How can we reduce the risks associated with the creation of a pneumoperitoneum in digestive surgery ?
What is it about?
Laparoscopy requires a pneumoperitoneum, the creation of which entails specific risks: bowel injuries and vascular injuries (aorta, vena cava, iliac vessels), potentially life-threatening.
The severity of these accidents, along with the non-decisional nature of published clinical research, more so than their incidence, have resulted in the development of this Patient Safety Solution, relating to pneumoperitoneum creation.
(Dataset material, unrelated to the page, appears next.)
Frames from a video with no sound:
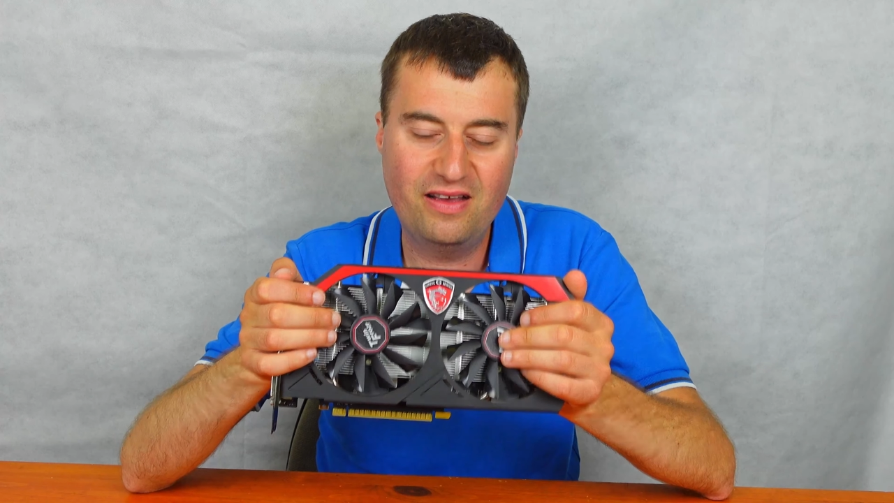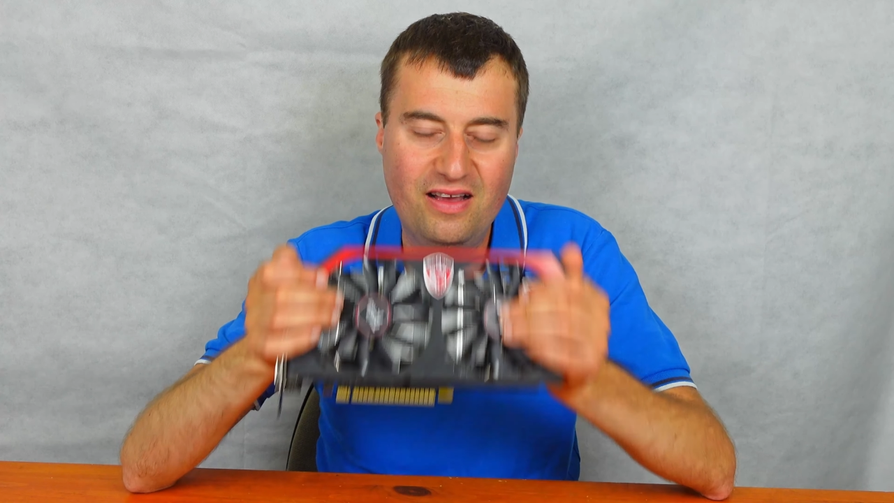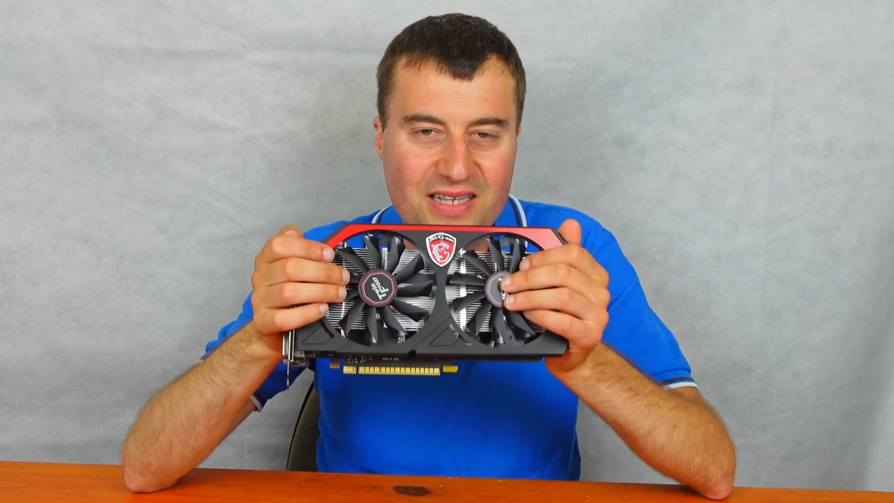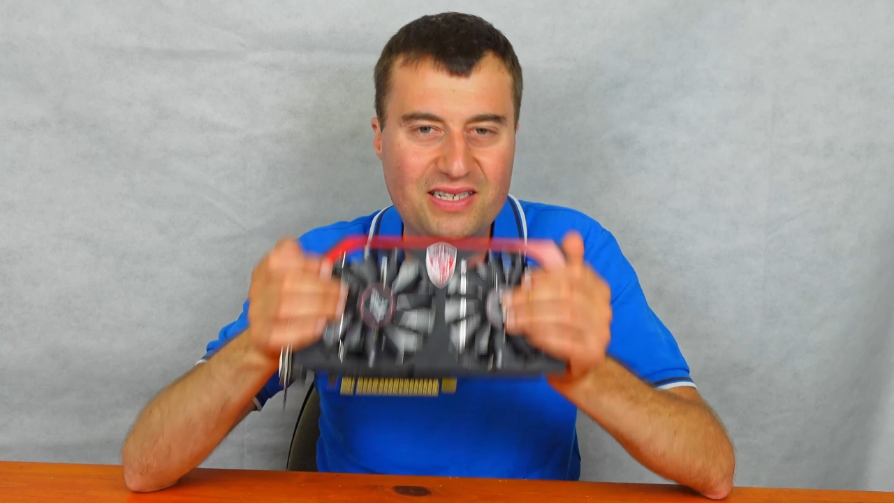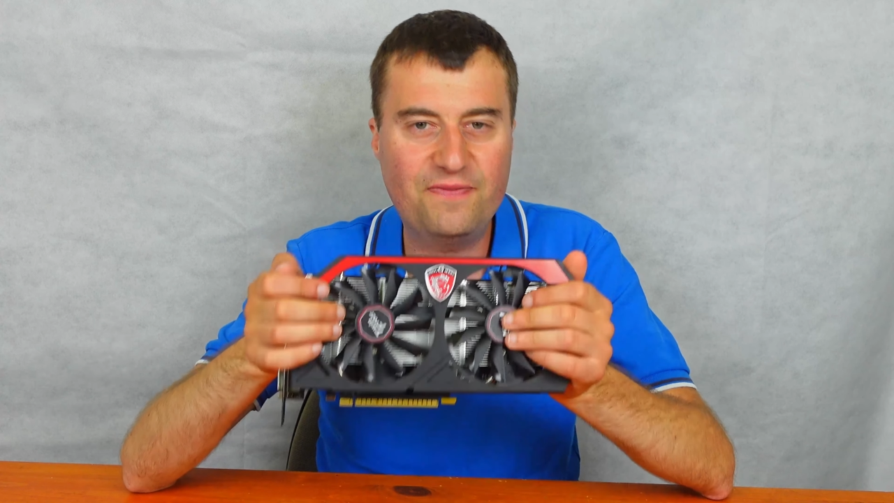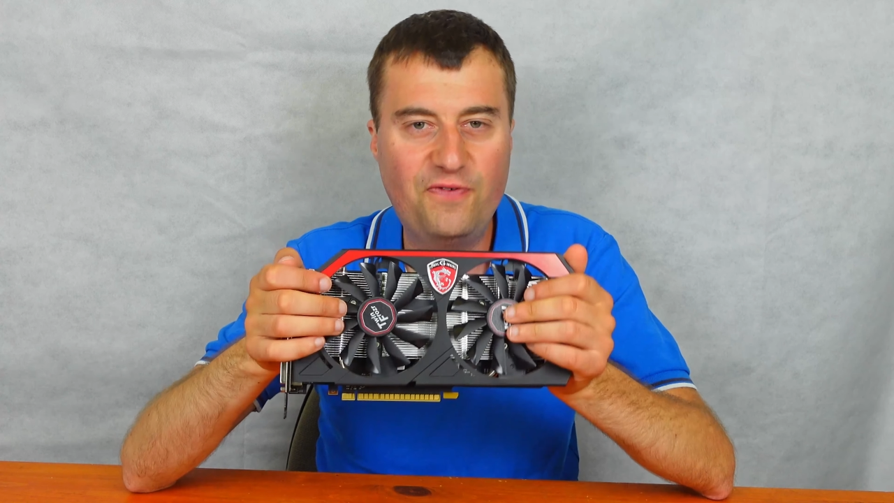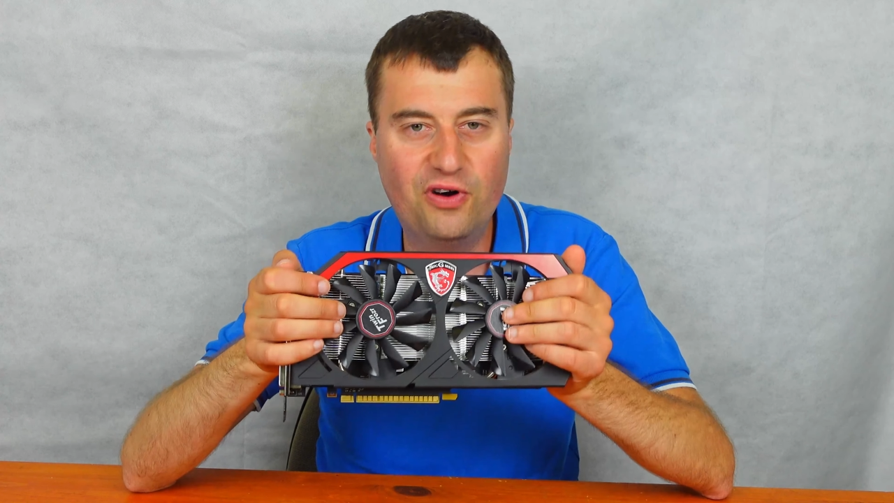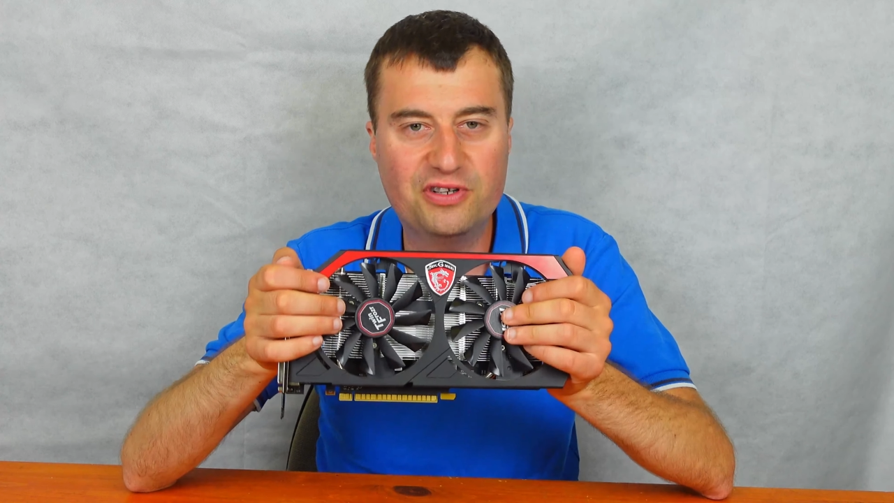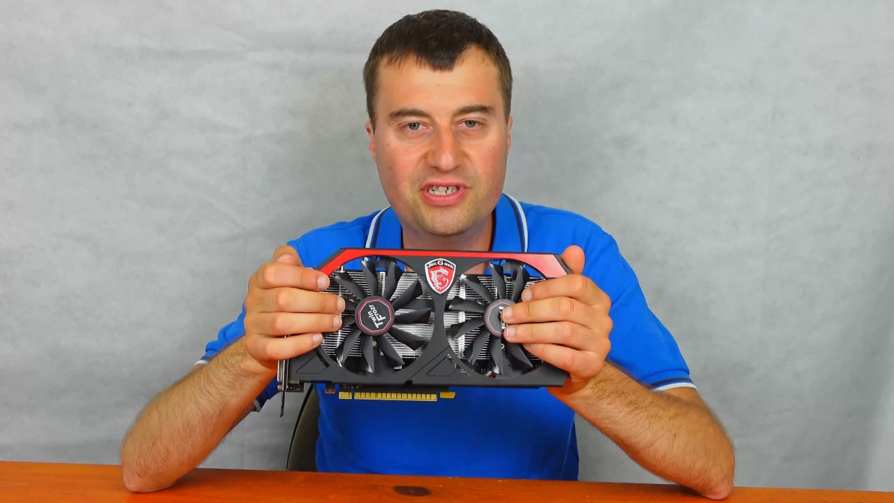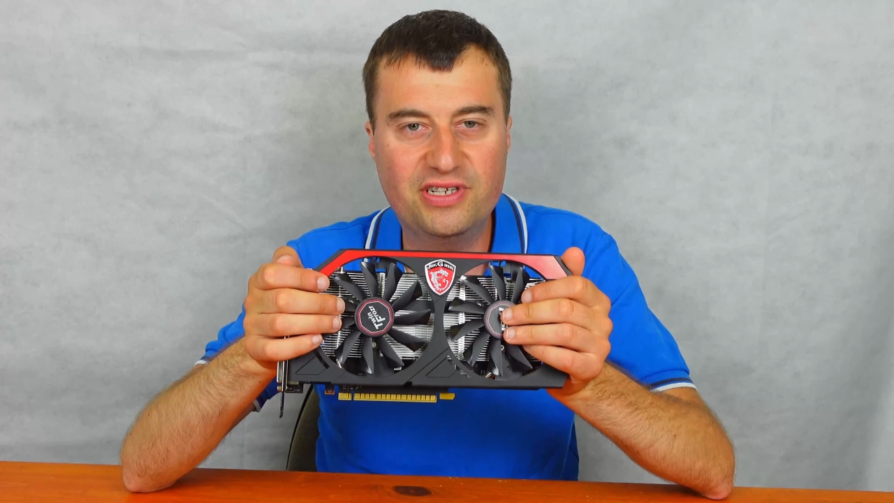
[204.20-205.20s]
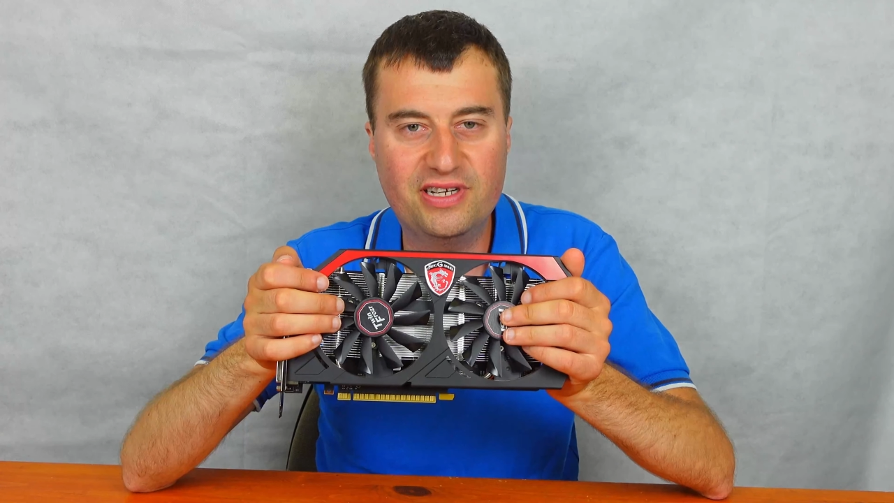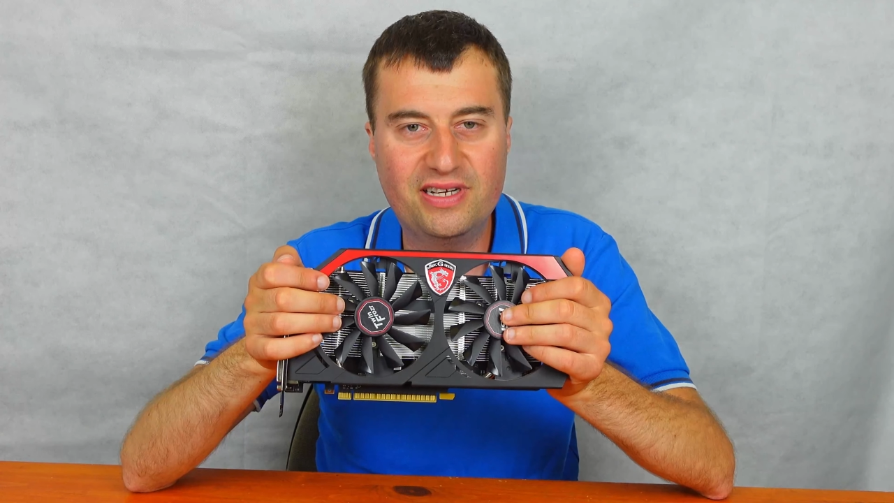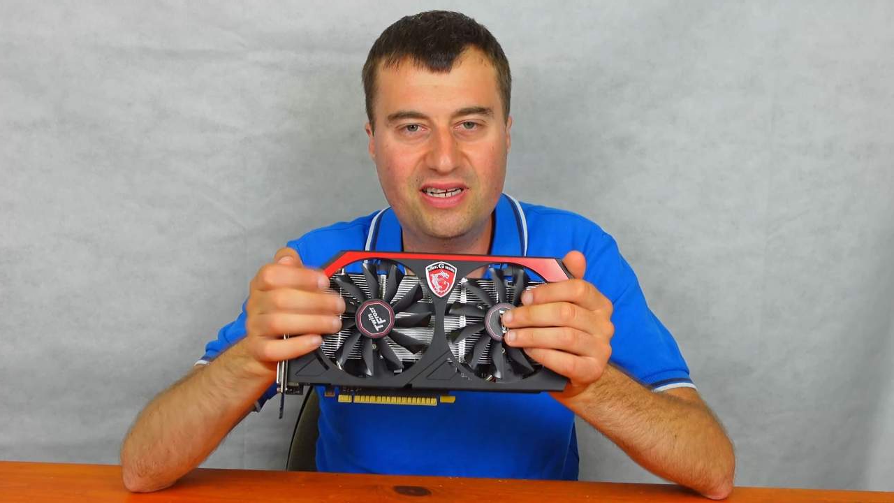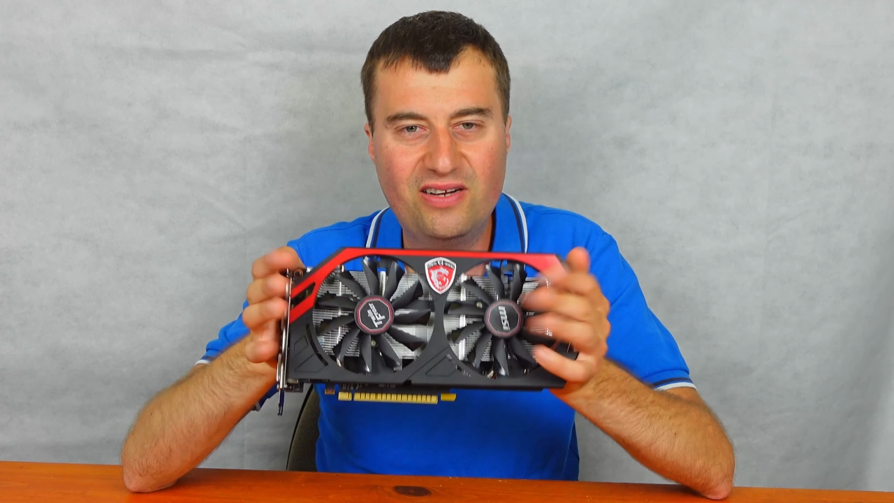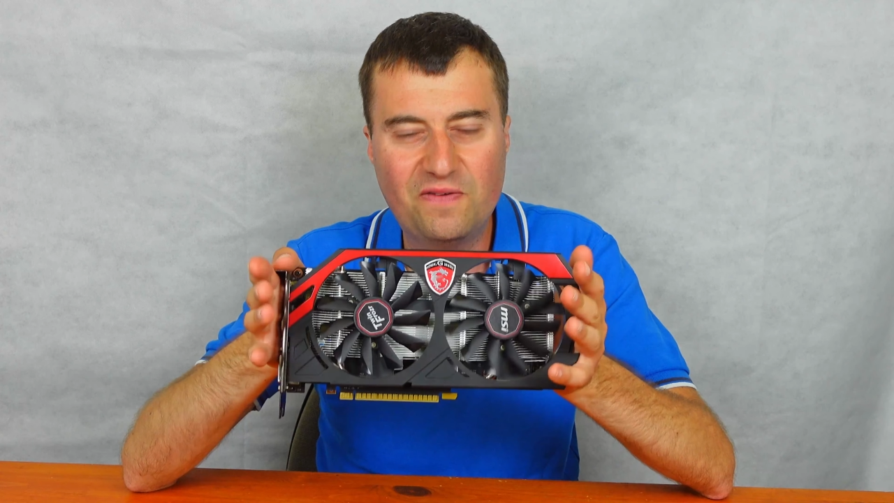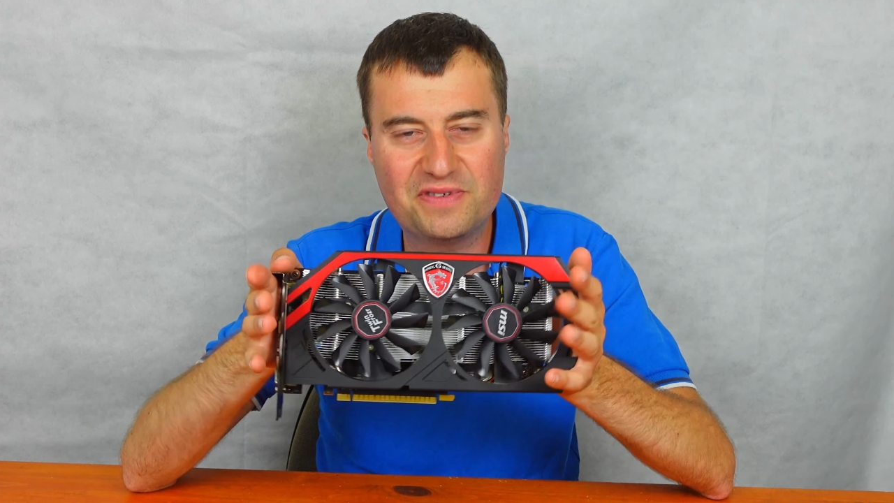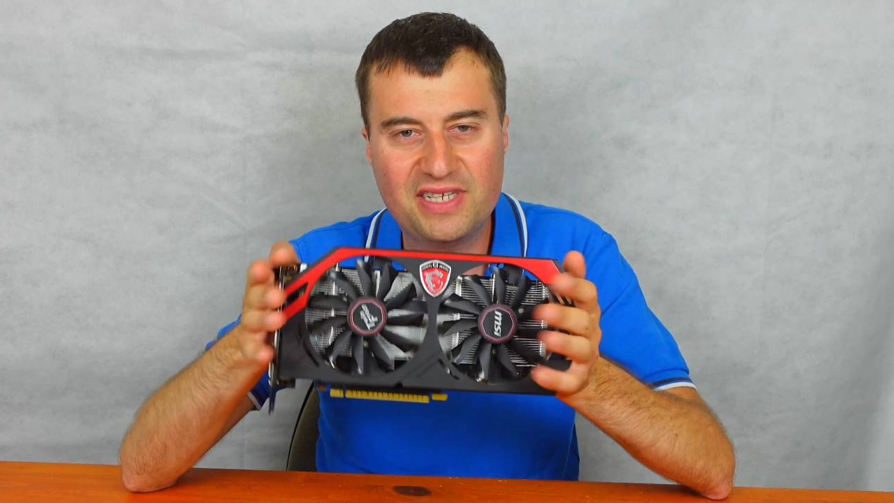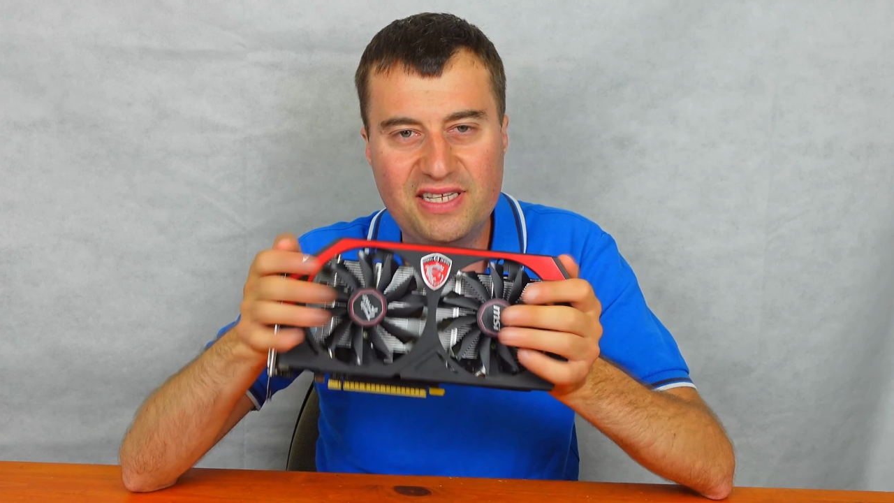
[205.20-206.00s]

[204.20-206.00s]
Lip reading: that's unfortunate, and obviously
This risk management solution raises awareness about the technical recommendations validated by the profession and the barriers that can be used to prevent complications or reduce their severity.
This Patient Safety Solution concerns professionals in the operating theatre (surgeon, anaesthetist and reresuscitation specialist, state registered theatre nurse) when creating pneumoperitoneum.
Method
The consequences of injuries occurring when creating a pneumoperitoneum were analysed in the feedback database of the doctors and medical teams accreditation system. 204 adverse events related to a pneumoperitoneum were reported by surgeons from the approved accreditation body for visceral and digestive surgery between 2008 and 2010. Their analysis resulted in the publication of consensual recommendations in 2012.
A new database analysis found 478 new adverse events related to pneumoperitoneum from January 2012 to April 2014, leading to the creation of the Patient Safety Solution in 2014. This document has been updated following work carried out by the approved accreditation body for paediatric surgery.
Moreover, a literature search has been conducted by the approved accreditation body.
Risk-reduction tools
The adverse events in-depth analysis allowed identification of causes and circumstances of adverse events related to the creation of pneumoperitoneum and proposes the following solutions :
- Prevent: list safety prerequisites of “what not to do” actions and of essential elements to prevent accidents related to the 2 pneumoperitoneum creation techniques.
- Recover: list actions to perform for incidents occurring during pneumoperitoneum creation.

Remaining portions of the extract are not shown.